Will WPA3 PSK really not be hackable

Cracking WiFi passwords made easy

With the further development of a well-known tool for hackers and security researchers, it is possible to calculate the WLAN password of a network if it meets certain requirements. The revelations of security issues in WPA2 have been increasing since last year. There were no successful attacks on the encryption of the WLAN for ten years after the introduction of WPA2, until the scientist Mathy Vanhoef accidentally stumbled upon a vulnerability. The attack method that resulted from this achieved worldwide fame under the name "KRACK" in no time at all.

How the attack works

The attack path, now also discovered by chance, was posted in the hashcat developer forum (source in English) and has an advantage over KRACK: an attacker is no longer dependent on manipulating the connection between an access point and a client. The attacking computer can interact directly with the access point. For this reason, this is referred to as a “clientless” attack. The attacker has to record a few data packets from the WLAN and can use them to calculate the password if it is not sufficiently long and complex. As soon as the data packets have been intercepted, the actual cracking of the password can also happen "offline" without the attacker being in the vicinity.

Who is affected?

The attack potentially affects all wireless networks from the 802.11i standard that are secured with WPA2-PSK and have so-called "roaming" activated.
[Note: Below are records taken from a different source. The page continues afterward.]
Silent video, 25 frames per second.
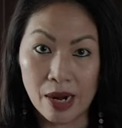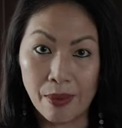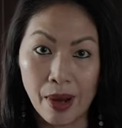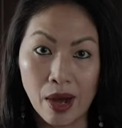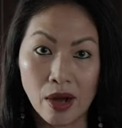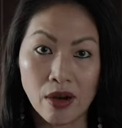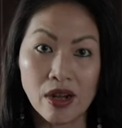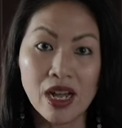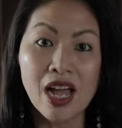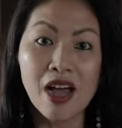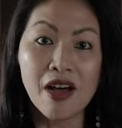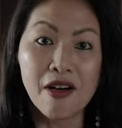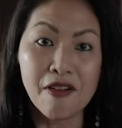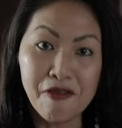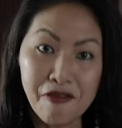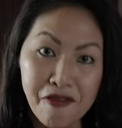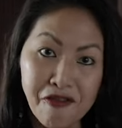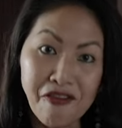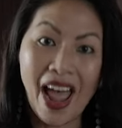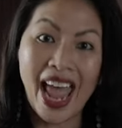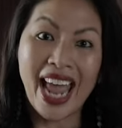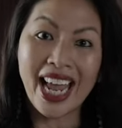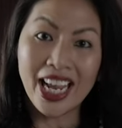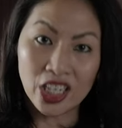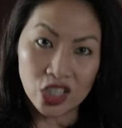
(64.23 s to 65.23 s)
about
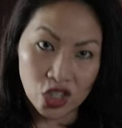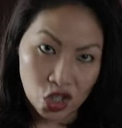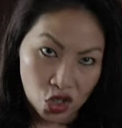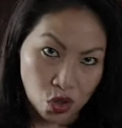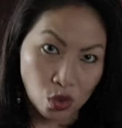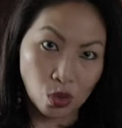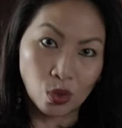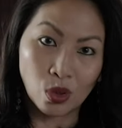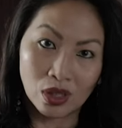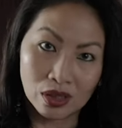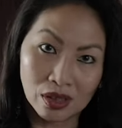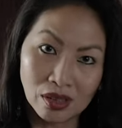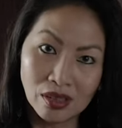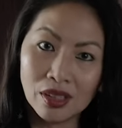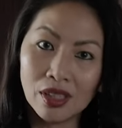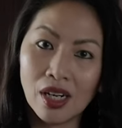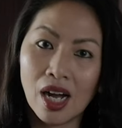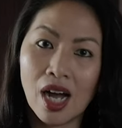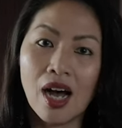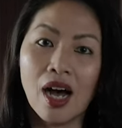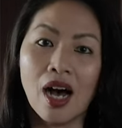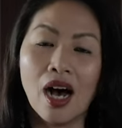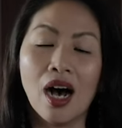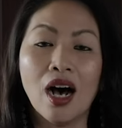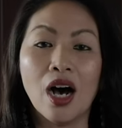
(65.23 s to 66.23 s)
factual
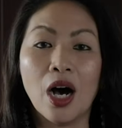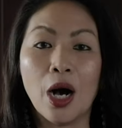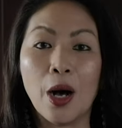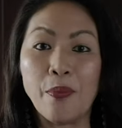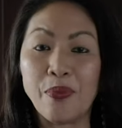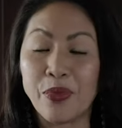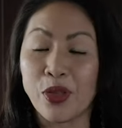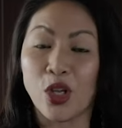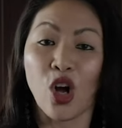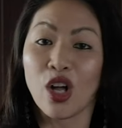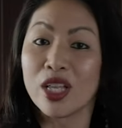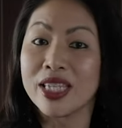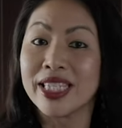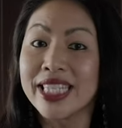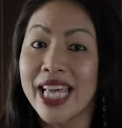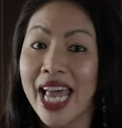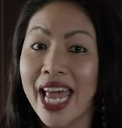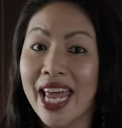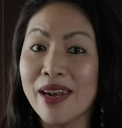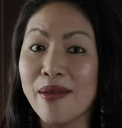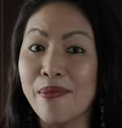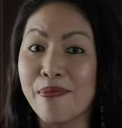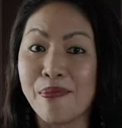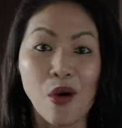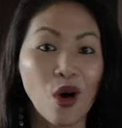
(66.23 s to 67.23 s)

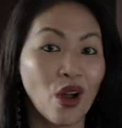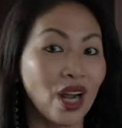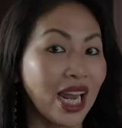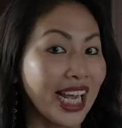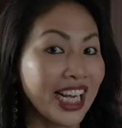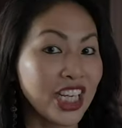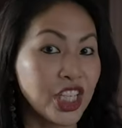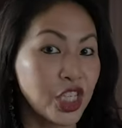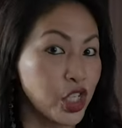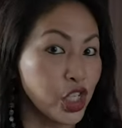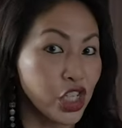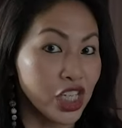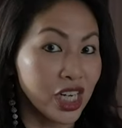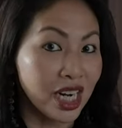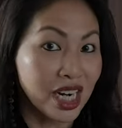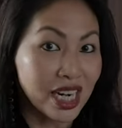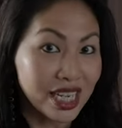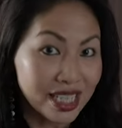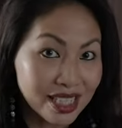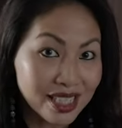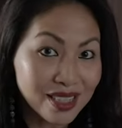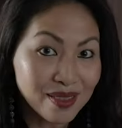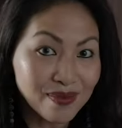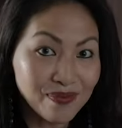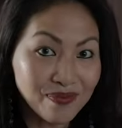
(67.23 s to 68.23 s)
content, more like
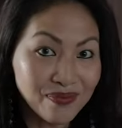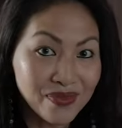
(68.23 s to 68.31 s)
journalism,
These are usually networks that are used in the private sector as well as in smaller companies.
At the time of this writing, there is no complete list of affected devices or manufacturers.

What is the difficulty of the attack?

The tools for the attack (hcxdumptool, hcxtools and hashcat) are freely available on the Internet and their operation is not particularly complicated. An attacker also needs a special WLAN adapter that can be obtained inexpensively. In connection with a powerful computer, it is possible to calculate the WLAN password in a relatively short time. Overall, the attack can be carried out with less effort and less knowledge than with KRACK.
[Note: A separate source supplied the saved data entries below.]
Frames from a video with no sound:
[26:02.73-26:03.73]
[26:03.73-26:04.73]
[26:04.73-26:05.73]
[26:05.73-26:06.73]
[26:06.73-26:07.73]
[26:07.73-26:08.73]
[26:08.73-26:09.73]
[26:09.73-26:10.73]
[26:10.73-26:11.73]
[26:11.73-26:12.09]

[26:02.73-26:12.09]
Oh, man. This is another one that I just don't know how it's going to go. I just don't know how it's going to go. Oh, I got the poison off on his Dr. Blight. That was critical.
How to protect your network

Calculating a password becomes more difficult the longer it is. An eight-digit password was calculated in less than a minute in a test by the hashcat developer. A powerful computer with four high-end graphics cards was used. This is not an everyday configuration, but neither is it an immensely expensive supercomputer. Here it becomes clear that passwords that are too short no longer offer any real protection. The only effective protection at the moment is the use of a longer WLAN password. A sufficiently strong password should contain at least 20 characters. If this is guaranteed, it is much more difficult for an attacker to crack a WLAN password. It takes longer and uses more processing power than most. Setting a long WLAN password makes the attack uneconomical for the attacker.
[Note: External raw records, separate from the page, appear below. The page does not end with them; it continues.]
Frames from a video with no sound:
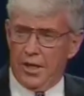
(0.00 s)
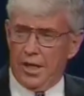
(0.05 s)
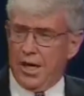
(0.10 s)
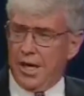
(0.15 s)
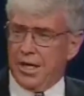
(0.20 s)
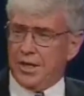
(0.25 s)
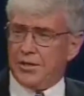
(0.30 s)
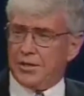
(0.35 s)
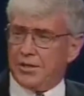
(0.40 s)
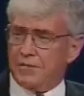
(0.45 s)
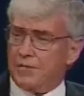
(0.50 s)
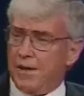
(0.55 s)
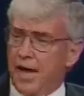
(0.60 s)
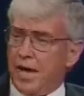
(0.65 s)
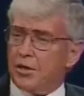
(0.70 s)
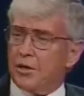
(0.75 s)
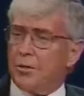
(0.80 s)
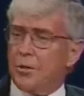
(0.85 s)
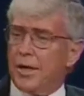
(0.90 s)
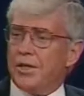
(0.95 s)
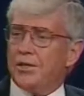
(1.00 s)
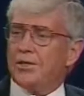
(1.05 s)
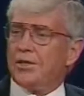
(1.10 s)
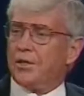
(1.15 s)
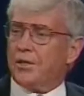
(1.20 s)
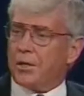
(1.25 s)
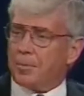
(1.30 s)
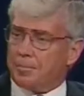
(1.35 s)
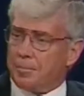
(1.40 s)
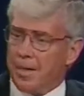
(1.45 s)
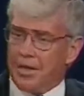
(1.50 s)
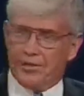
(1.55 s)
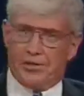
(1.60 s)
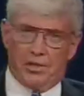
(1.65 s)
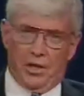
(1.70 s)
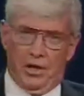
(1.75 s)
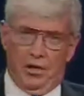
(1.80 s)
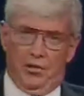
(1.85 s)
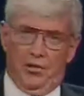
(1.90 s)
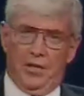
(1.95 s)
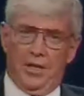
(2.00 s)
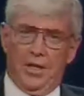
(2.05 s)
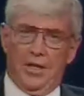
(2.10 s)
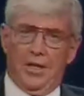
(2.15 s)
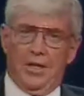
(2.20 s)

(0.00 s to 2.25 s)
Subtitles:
a devaluation of their peso.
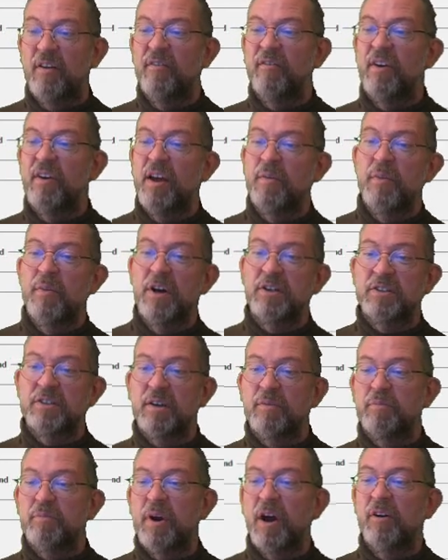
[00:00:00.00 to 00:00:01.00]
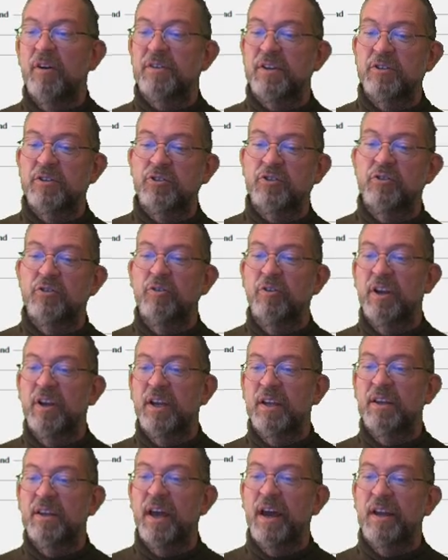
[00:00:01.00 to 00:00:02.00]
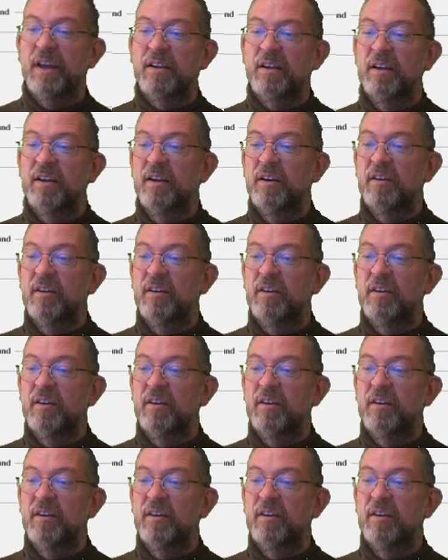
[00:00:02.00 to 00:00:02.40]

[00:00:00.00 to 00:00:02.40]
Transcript: very much about ensuring that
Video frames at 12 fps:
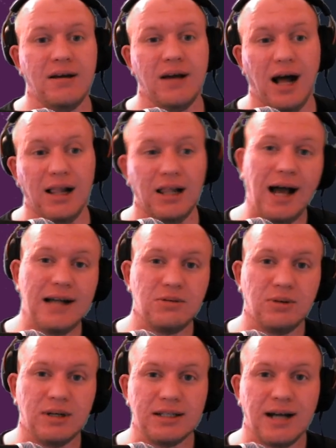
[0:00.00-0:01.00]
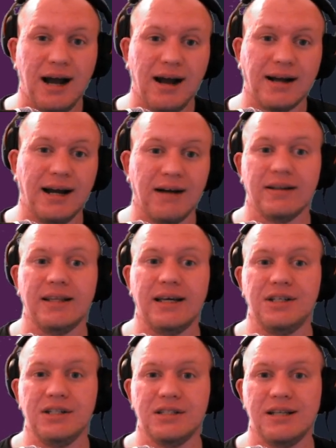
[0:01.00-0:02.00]
Alliance Wars are
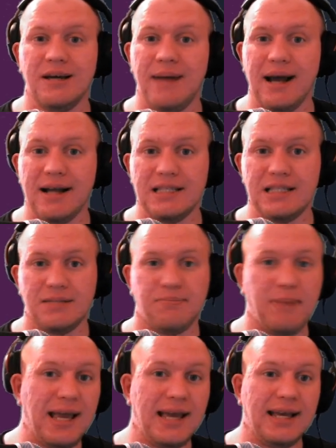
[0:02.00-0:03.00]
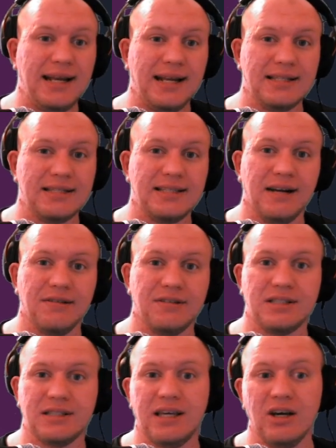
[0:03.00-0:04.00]
currently just about speed instead of
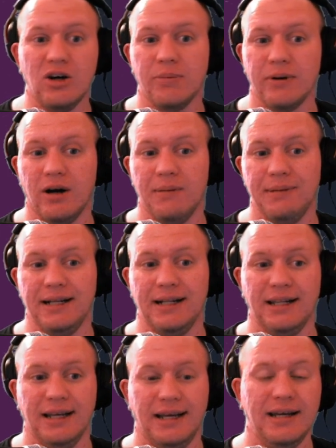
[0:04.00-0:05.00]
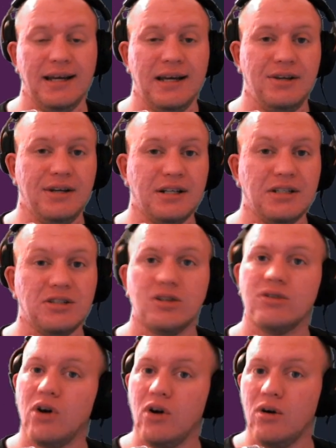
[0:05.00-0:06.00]
skill predominantly. You can just
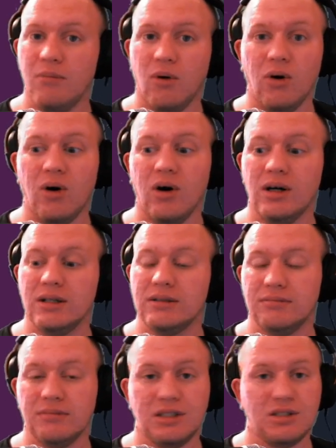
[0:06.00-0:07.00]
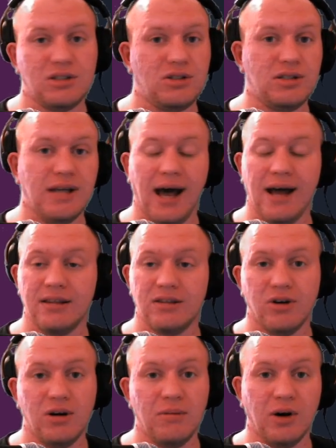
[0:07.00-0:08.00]
throw more uh,
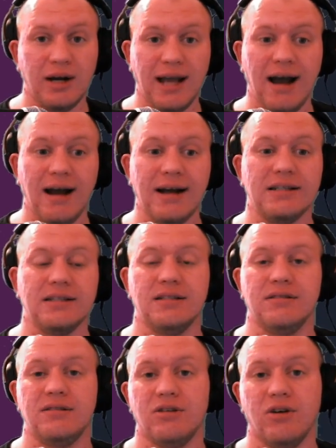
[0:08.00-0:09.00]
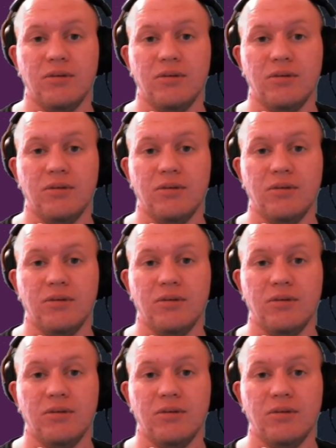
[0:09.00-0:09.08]
throw more characters and throw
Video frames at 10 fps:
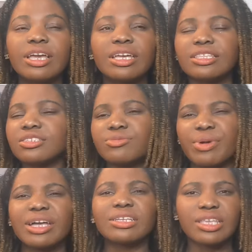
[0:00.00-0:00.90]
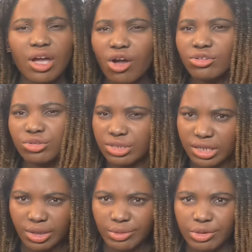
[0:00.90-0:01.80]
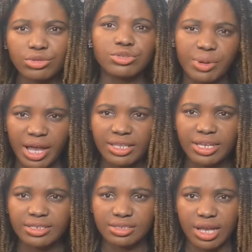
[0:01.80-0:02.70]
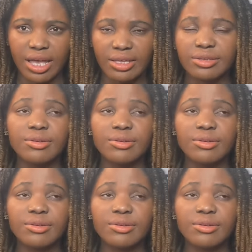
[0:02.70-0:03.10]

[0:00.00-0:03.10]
it doesn't matter they all know that they will go to paradise right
In addition, an attacker aiming for a WLAN has to be in the vicinity for a short time at least once. In this respect, the attack is subject to similar restrictions as KRACK (see also our blog article "KRACK - how the WLAN should be secure again"). Depending on which WLAN router is used, you can also limit its transmission range so that it is not easily possible to compromise the WLAN without special accessories. The disadvantage, however, is that the reception quality of the WLAN can be impaired in certain areas of the house / apartment. To ensure additional security for your own data, there are a number of options - from encrypted transmission of e-mails to the use of VPN software. Even if an attacker were to manage to compromise the WLAN, they would not be able to steal any usable data if they were encrypted again themselves.

You can find further tips and tricks for WLAN security in our advisory article "Set up WLAN securely".

The G DATA solutions warn if there is a security risk due to a WLAN password that is too short and therefore insecure.

Stefan Siekmann

G DATA quality assurance

WPA3 is supposed to make the WLAN secure again

The development is progressing. Computing power is becoming more and more affordable. It is therefore only a matter of time before long passwords no longer provide effective protection. Password length is currently one of the last lines of defense against attacks on wireless networks. In contrast to KRACK, full access to the WLAN is possible if the password is successfully guessed. You can do a lot more damage. On the other hand, you have to be very selective at KRACK and cannot divert large amounts of data. The IEEE consortium is aware of this fact and a successor to the currently used WPA2 protocol has already been launched. According to current knowledge, the protocol called WPA3 is much more difficult to attack. The introduction should take place shortly. However, it is not yet clear which devices will support the standard. It is likely that older wireless routers will no longer support WPA3. Current devices should, however, receive support for WPA3 in the form of an update. WPA2 will therefore not immediately disappear from the scene and will be supported by most routers together with WPA3 for some time to come. Nobody has to worry that the old tablet will suddenly stop talking to the new router. However, it will take even longer until WPA3 has become widely accepted.